Full charge capacity is a measurement of how much power the battery actually holds, and Design capacity is how much power it was designed to hold. Thus, over time you should see Full charge capacity diminish compared to Design capacity as your laptop's battery ages and loses the ability to hold a charge. Once your laptop's full charge capacity reliably drops 25%-50% below its design capacity, it's probably time to start thinking about a replacement.
How to check laptop battery health: Test the battery yourself
If the Battery life estimates section isn't giving you a satisfying picture of how healthy your laptop's battery is, you can test the battery yourself and use Battery Report to measure the results. Here's how:
1. Generate a Battery Report (as outlined above) and look at the Battery usage section: see how it shows you a chart of how the battery was used over the past few days?
You can use this to measure exactly how long your battery can last on a full charge, but you'll have to charge it up to full and then drain it straight down to zero without letting it hibernate or go to sleep.
2. First, shut off as many of your laptop's automated power-conservation features as you can find. Most notably, disable the sleep and hibernation features, which you should be able to find in the Power & sleep section of your System settings. The quickest way to find this is to type "Power" in the Start Menu.
3. Now come up with a plan of how you're going to use the laptop continuously until it shuts off. Ideally you should just use it as you normally would all day, until the battery runs out, but this might not be practical — especially if your laptop still lasts 8+ hours on a single charge. Alternatively, you could mute the laptop and set it to play a 24-hour-long YouTube video, or launch into a game and leave it running all day.

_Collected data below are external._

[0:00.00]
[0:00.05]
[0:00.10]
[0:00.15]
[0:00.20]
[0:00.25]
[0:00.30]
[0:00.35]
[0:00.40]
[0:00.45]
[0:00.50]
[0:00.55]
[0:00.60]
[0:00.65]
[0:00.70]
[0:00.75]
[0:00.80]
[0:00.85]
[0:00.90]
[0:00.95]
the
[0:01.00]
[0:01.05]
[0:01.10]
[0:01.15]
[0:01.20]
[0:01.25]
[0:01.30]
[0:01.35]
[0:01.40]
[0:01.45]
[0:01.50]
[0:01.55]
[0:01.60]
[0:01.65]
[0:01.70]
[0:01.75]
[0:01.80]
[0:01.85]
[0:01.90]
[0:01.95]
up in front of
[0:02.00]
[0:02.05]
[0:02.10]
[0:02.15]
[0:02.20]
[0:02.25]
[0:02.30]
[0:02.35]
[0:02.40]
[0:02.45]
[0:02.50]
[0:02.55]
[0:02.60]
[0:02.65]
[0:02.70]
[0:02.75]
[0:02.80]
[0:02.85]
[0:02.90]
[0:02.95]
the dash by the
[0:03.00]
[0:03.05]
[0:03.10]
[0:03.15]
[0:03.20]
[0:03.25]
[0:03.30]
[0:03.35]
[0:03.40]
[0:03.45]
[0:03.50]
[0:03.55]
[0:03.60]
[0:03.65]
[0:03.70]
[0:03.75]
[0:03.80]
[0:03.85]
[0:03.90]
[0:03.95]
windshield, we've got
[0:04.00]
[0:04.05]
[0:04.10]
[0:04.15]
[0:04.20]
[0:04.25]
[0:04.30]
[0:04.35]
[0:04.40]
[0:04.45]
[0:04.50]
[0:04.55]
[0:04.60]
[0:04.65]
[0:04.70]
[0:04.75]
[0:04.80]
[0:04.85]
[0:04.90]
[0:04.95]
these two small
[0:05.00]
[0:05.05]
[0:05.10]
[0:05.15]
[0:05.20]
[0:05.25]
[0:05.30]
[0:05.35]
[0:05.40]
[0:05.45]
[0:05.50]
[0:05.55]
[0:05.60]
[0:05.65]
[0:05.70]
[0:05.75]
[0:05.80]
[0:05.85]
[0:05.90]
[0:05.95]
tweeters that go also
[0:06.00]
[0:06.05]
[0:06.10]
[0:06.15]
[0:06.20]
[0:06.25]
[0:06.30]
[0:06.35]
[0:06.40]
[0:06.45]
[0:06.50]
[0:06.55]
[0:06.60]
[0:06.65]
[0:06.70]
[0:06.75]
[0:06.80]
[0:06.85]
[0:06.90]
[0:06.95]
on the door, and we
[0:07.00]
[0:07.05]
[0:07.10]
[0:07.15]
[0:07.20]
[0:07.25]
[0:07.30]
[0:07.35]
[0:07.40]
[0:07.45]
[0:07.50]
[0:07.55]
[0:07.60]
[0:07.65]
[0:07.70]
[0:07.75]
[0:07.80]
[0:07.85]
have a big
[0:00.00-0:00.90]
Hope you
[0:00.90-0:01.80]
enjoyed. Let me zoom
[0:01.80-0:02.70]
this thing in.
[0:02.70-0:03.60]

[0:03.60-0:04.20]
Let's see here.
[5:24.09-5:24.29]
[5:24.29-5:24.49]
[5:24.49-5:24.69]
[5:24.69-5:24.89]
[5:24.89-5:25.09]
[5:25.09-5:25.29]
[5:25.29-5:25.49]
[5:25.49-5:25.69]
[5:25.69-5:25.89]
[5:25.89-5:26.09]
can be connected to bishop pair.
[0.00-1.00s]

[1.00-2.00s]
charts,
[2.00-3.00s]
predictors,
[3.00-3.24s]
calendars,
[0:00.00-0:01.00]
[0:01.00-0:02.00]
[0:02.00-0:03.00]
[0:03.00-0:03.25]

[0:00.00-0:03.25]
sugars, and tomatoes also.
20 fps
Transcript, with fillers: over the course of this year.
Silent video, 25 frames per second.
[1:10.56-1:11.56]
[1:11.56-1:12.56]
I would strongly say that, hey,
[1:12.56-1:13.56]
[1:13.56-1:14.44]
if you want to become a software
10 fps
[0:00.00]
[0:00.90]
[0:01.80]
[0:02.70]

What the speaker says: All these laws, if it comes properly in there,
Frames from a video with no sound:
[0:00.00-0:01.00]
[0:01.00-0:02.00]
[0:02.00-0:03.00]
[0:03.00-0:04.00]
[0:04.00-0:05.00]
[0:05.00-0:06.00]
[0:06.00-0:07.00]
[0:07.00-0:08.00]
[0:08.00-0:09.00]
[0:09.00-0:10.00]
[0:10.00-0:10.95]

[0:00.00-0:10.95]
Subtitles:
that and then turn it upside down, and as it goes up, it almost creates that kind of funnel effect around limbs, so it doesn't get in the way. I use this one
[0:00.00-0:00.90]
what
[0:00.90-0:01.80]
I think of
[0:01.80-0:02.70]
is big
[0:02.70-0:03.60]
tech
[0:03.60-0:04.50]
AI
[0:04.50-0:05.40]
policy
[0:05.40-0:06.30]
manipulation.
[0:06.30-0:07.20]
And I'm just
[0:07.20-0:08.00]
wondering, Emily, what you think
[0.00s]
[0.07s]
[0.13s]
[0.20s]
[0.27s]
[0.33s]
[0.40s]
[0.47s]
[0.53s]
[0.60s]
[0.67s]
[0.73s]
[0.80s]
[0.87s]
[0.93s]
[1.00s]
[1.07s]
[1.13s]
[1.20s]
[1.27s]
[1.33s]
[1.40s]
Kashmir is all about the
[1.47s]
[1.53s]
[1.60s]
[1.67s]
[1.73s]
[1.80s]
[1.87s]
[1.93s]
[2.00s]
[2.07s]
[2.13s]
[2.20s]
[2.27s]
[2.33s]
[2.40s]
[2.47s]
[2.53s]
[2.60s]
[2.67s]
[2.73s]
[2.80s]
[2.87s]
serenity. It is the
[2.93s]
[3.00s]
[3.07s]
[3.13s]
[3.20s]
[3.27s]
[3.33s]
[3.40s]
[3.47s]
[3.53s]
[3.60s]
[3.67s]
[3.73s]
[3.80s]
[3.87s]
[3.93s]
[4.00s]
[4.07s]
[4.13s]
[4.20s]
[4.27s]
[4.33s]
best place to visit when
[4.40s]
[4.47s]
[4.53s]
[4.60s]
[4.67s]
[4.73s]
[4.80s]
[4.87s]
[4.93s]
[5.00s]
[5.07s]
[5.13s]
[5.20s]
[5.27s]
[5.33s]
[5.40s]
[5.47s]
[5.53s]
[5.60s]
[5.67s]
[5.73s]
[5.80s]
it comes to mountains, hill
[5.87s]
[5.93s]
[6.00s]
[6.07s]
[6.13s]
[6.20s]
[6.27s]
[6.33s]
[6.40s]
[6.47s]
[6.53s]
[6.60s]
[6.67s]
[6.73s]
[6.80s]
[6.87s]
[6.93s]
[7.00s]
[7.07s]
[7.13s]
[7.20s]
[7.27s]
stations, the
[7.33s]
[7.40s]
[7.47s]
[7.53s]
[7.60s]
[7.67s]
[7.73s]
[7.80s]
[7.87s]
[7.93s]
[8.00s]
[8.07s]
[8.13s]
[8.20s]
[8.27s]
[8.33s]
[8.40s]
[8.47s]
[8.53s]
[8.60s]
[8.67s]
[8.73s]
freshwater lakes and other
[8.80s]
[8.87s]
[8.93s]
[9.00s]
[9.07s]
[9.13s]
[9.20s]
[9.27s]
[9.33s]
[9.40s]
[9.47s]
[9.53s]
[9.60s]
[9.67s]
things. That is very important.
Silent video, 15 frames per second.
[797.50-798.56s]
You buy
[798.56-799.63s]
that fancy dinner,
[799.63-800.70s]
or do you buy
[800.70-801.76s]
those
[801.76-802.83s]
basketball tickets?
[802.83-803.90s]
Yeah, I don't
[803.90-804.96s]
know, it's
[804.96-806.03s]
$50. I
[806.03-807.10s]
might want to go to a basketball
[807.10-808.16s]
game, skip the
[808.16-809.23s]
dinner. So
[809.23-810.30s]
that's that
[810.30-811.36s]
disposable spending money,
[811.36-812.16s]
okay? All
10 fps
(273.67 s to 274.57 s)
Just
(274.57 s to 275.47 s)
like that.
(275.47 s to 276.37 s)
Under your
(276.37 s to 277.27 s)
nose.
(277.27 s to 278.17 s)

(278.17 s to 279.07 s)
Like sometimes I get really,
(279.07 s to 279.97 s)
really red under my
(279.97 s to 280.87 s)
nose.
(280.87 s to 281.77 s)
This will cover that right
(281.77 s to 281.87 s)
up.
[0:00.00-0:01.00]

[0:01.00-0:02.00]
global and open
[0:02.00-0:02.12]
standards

4. Now charge your laptop up to full power and disconnect it from the charger, start your test of choice, and let the laptop run until it shuts off automatically. Once it's off, connect it to power again, let it charge up until you can turn it back on, then generate another battery report using the process outlined above. You should see a new entry in the Battery usage section which reveals how long the laptop lasted (under whatever workload you gave it) on a full charge.
Performing these steps provides a good way to get an up-to-date idea of how long your laptop can last on a full charge.
You can run this test every few months to keep tabs on your laptop battery's health, or try it with different workloads (a full day of web browsing and emailing vs. a full day of watching movies or playing games, for example) to get a better sense of which activities drain your laptop's battery the fastest.